[Dataset items]
■ ■ ■ ■ ■

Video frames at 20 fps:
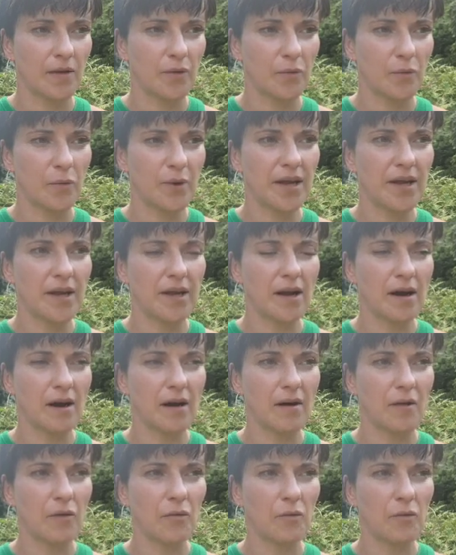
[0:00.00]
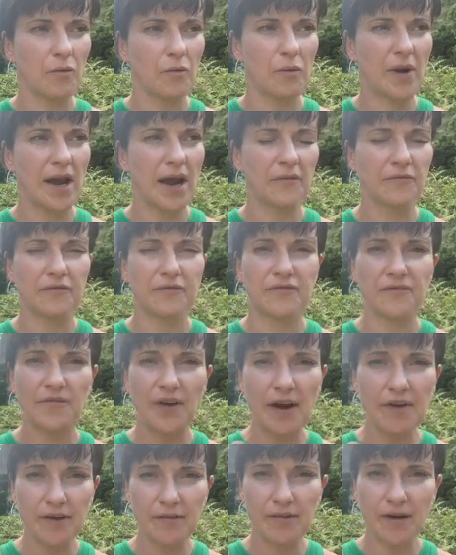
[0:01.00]
We have
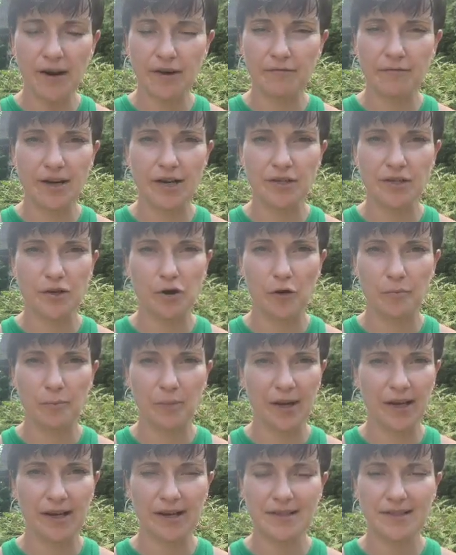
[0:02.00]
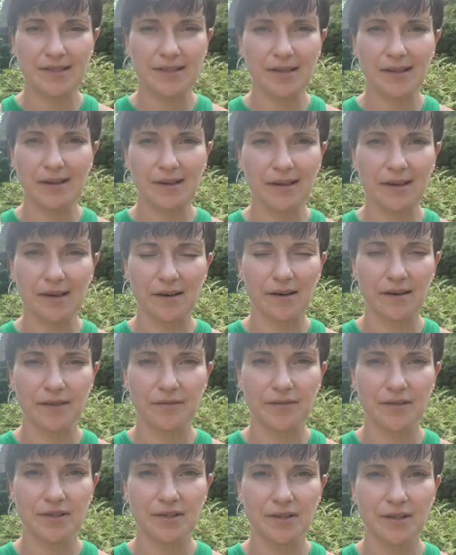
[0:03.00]
very, very rich, complex inner
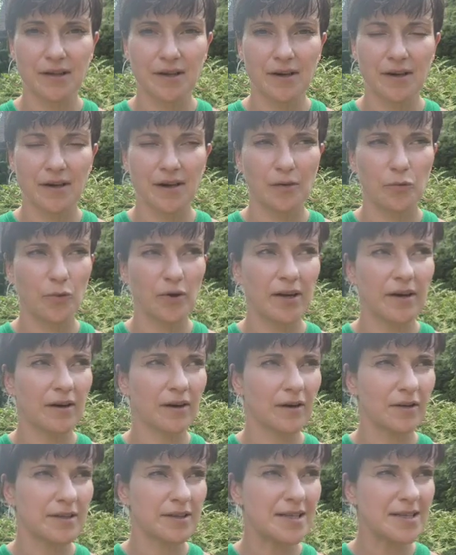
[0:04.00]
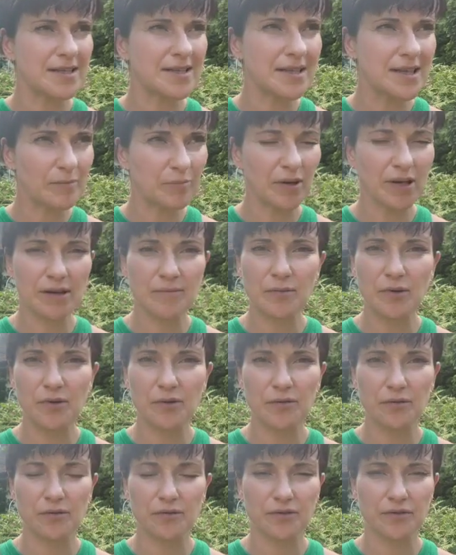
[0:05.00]
lives. We are deeply
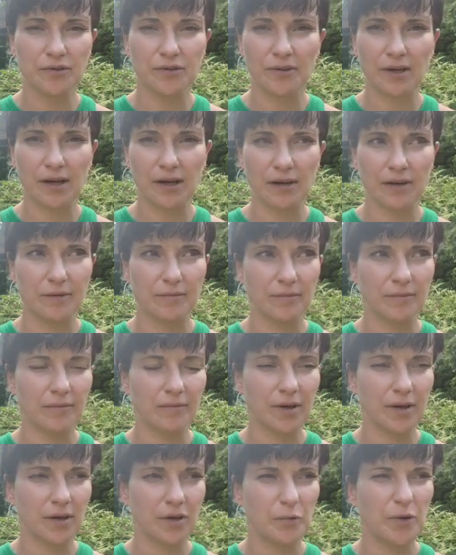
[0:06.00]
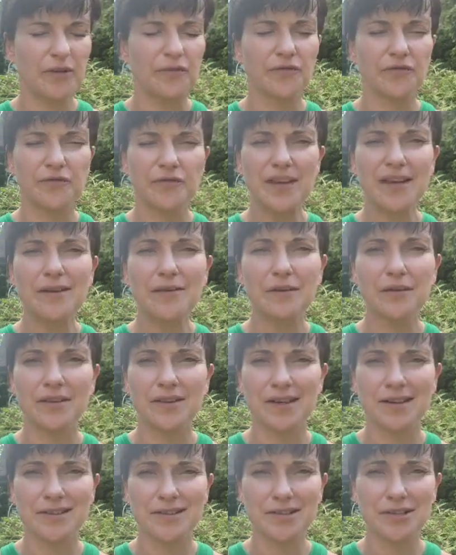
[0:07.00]
moved. We feel
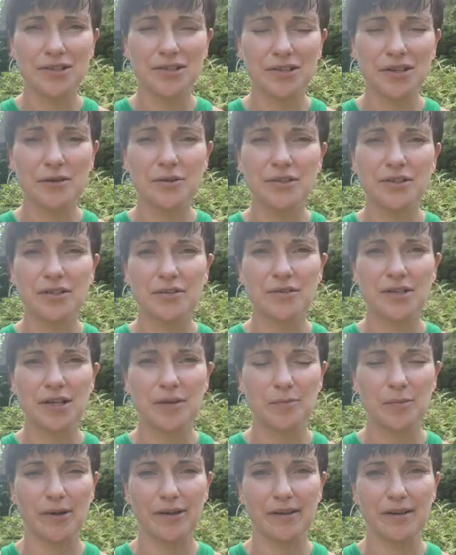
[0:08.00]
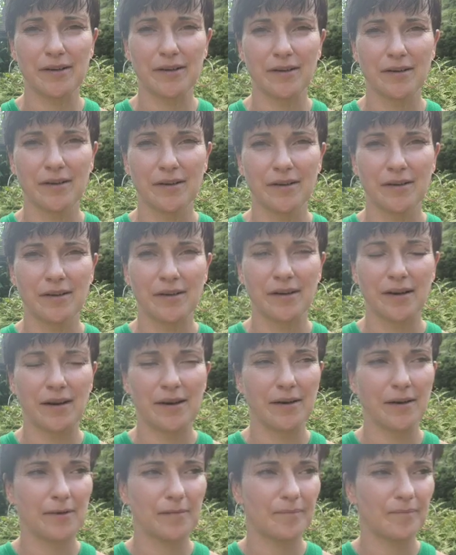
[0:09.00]
things so deeply.
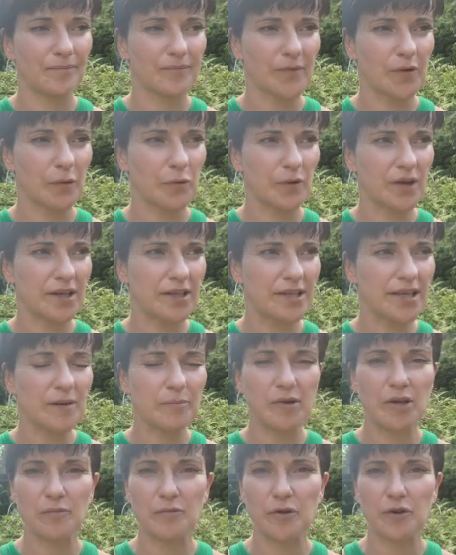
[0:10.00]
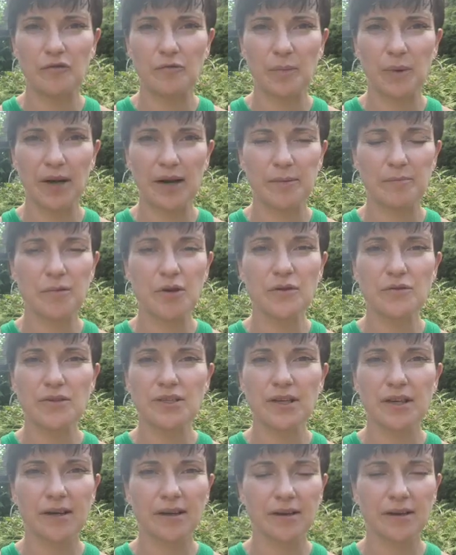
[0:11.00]
We're deeply moved by
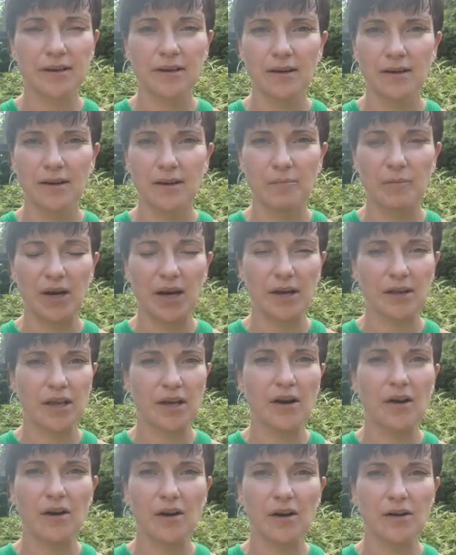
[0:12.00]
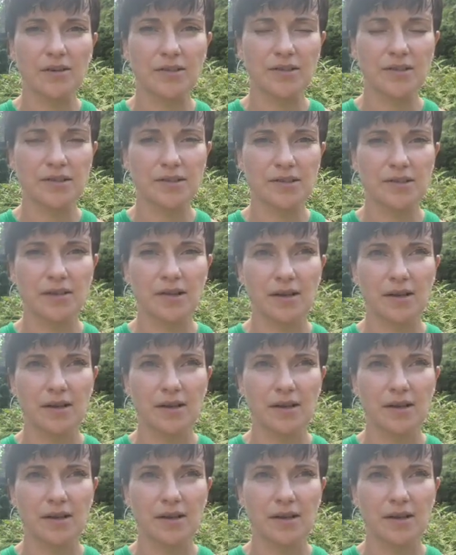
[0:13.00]
music, by the arts,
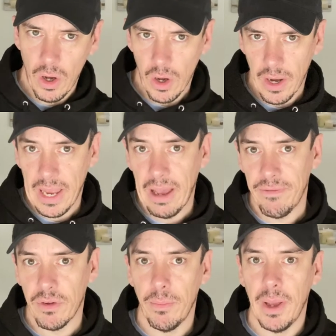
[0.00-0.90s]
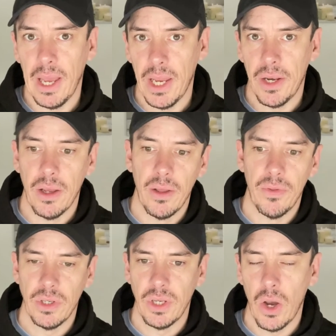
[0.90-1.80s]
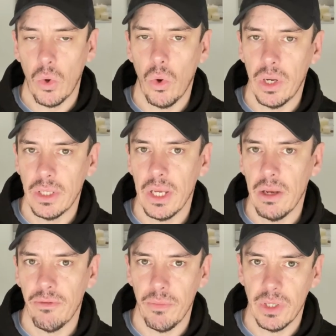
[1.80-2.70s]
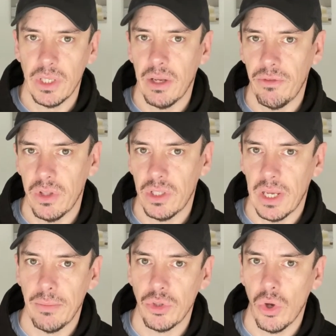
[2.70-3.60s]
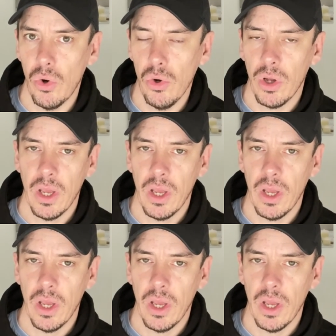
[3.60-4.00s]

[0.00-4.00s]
I have compared the sound quality for the same song,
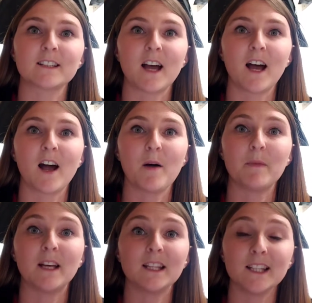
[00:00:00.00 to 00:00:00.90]

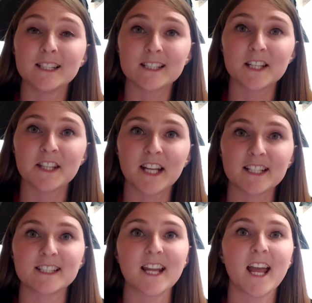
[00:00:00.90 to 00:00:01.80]
um, listed the
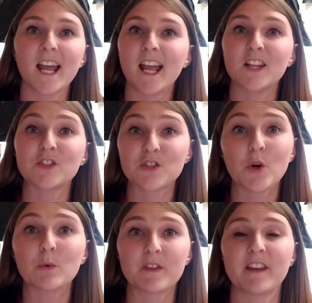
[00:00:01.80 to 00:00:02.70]
next day, and
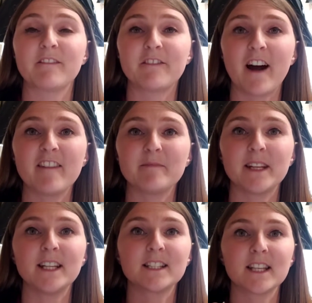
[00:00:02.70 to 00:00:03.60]
sold within five
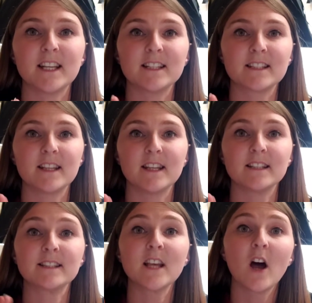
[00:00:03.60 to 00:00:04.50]
minutes is
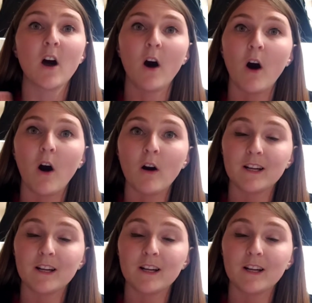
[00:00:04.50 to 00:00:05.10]
this all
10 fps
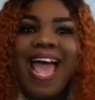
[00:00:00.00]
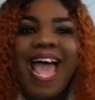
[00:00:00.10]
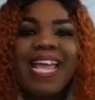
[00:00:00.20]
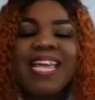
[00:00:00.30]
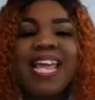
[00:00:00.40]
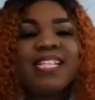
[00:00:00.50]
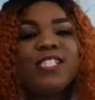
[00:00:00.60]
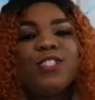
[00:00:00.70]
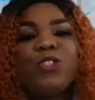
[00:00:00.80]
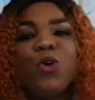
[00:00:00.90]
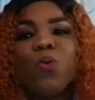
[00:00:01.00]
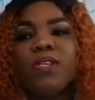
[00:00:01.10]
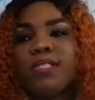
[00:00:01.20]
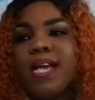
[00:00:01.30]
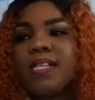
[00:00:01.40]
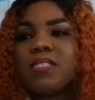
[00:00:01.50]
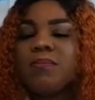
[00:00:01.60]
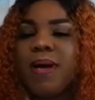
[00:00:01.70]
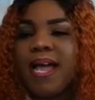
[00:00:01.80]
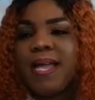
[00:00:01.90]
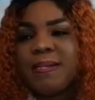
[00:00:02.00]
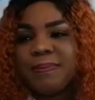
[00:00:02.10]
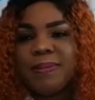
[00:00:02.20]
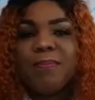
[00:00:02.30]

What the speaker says: I can't do without my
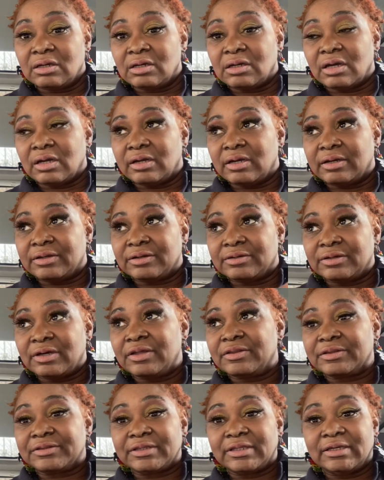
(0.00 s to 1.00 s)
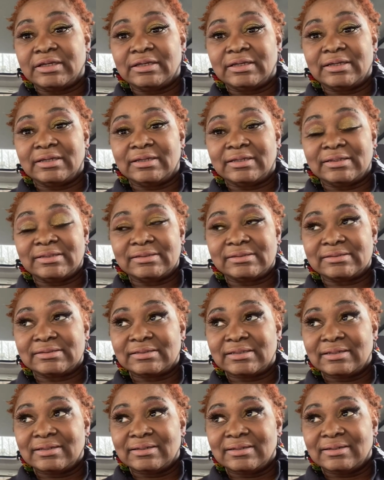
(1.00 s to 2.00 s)
And another thing is,
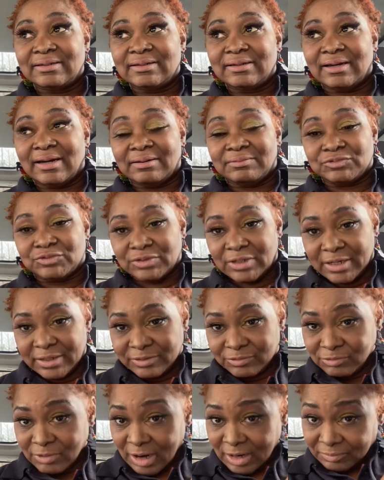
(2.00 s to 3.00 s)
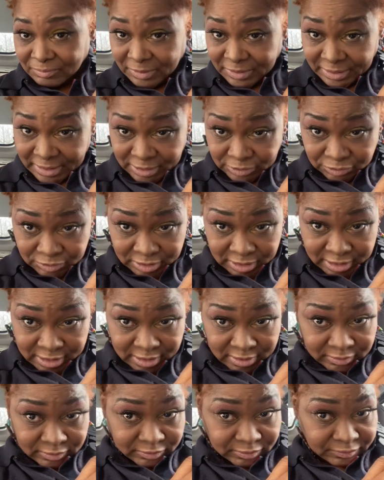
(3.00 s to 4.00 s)
I'm trying to rock my natural
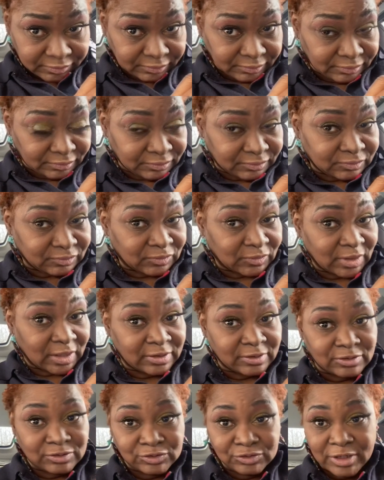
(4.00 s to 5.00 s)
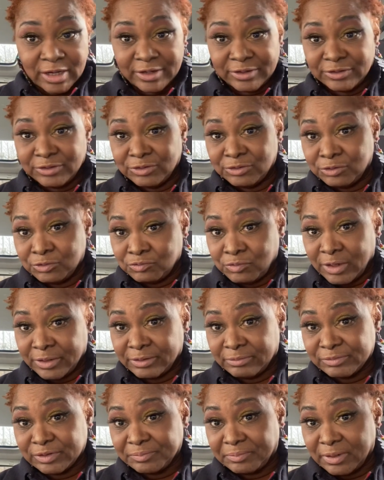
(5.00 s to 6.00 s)
hair. I didn't try to use one of
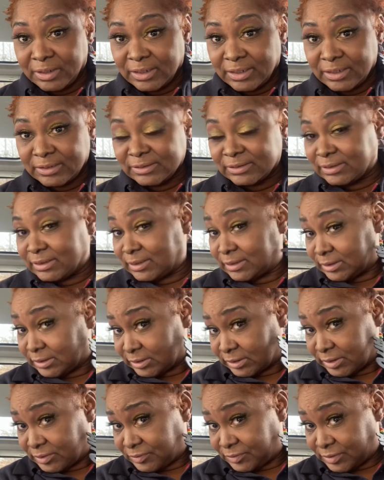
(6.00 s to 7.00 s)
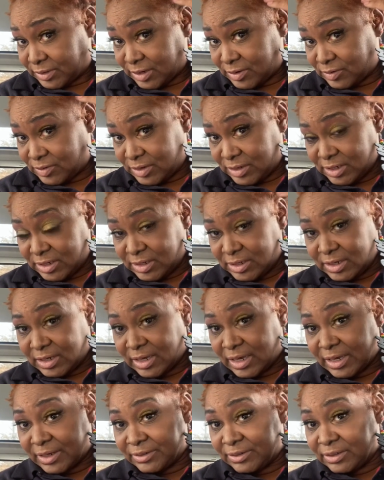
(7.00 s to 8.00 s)
them sponge things. I don't know.
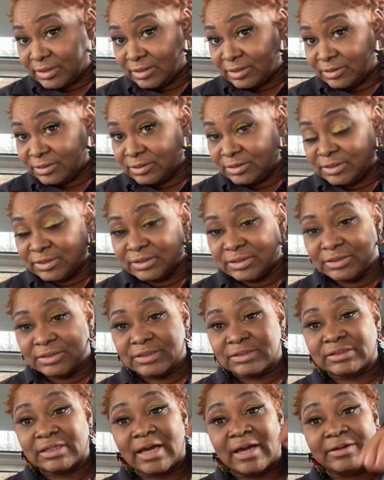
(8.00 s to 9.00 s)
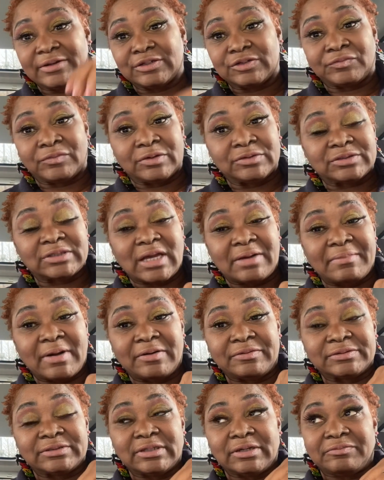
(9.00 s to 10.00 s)
I did a little good this time. This is the first time I
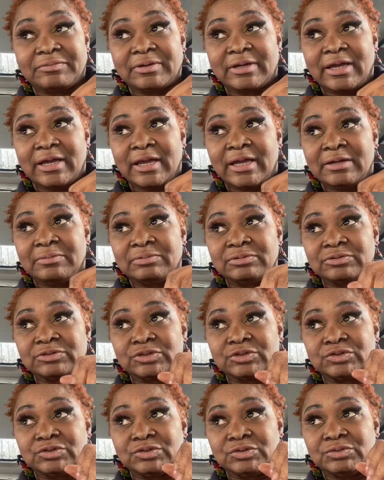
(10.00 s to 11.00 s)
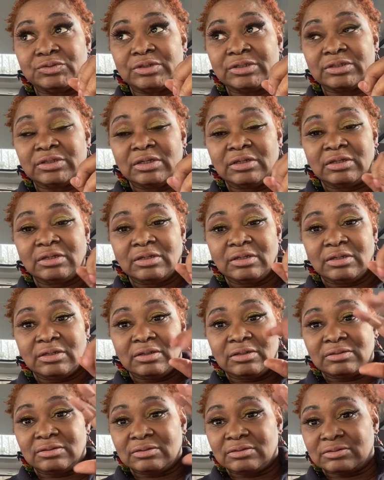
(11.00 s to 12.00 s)
was ever able to do it
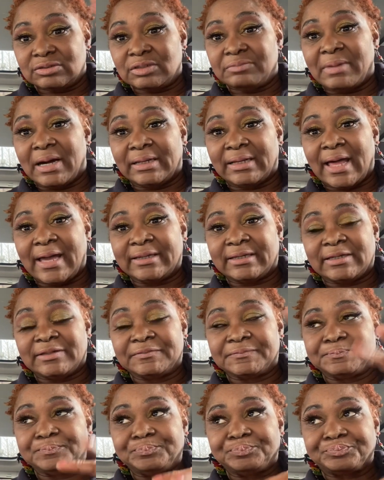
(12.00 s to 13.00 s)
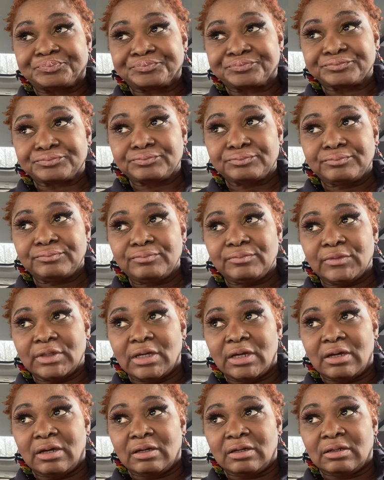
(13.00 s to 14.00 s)
to my liking.
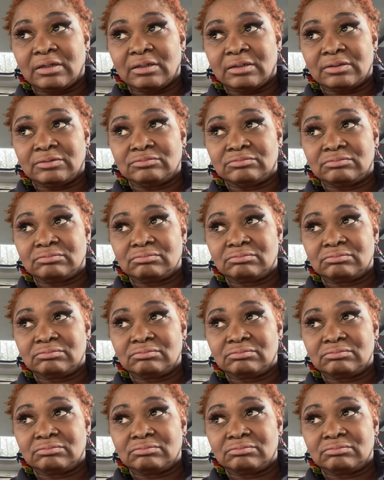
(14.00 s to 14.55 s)
Ever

■ ■ ■ ■ ■

■ **PROBLEM TO SOLVE**:
Your answer must be an exact copy of the lines from the one with "[00:00:00.30]" through the final line of the data, both included, without any pictures.

■ **EXERCISE ANSWER**:
[00:00:00.30]
[00:00:00.40]
[00:00:00.50]
[00:00:00.60]
[00:00:00.70]
[00:00:00.80]
[00:00:00.90]
[00:00:01.00]
[00:00:01.10]
[00:00:01.20]
[00:00:01.30]
[00:00:01.40]
[00:00:01.50]
[00:00:01.60]
[00:00:01.70]
[00:00:01.80]
[00:00:01.90]
[00:00:02.00]
[00:00:02.10]
[00:00:02.20]
[00:00:02.30]

What the speaker says: I can't do without my
(0.00 s to 1.00 s)
(1.00 s to 2.00 s)
And another thing is,
(2.00 s to 3.00 s)
(3.00 s to 4.00 s)
I'm trying to rock my natural
(4.00 s to 5.00 s)
(5.00 s to 6.00 s)
hair. I didn't try to use one of
(6.00 s to 7.00 s)
(7.00 s to 8.00 s)
them sponge things. I don't know.
(8.00 s to 9.00 s)
(9.00 s to 10.00 s)
I did a little good this time. This is the first time I
(10.00 s to 11.00 s)
(11.00 s to 12.00 s)
was ever able to do it
(12.00 s to 13.00 s)
(13.00 s to 14.00 s)
to my liking.
(14.00 s to 14.55 s)
Ever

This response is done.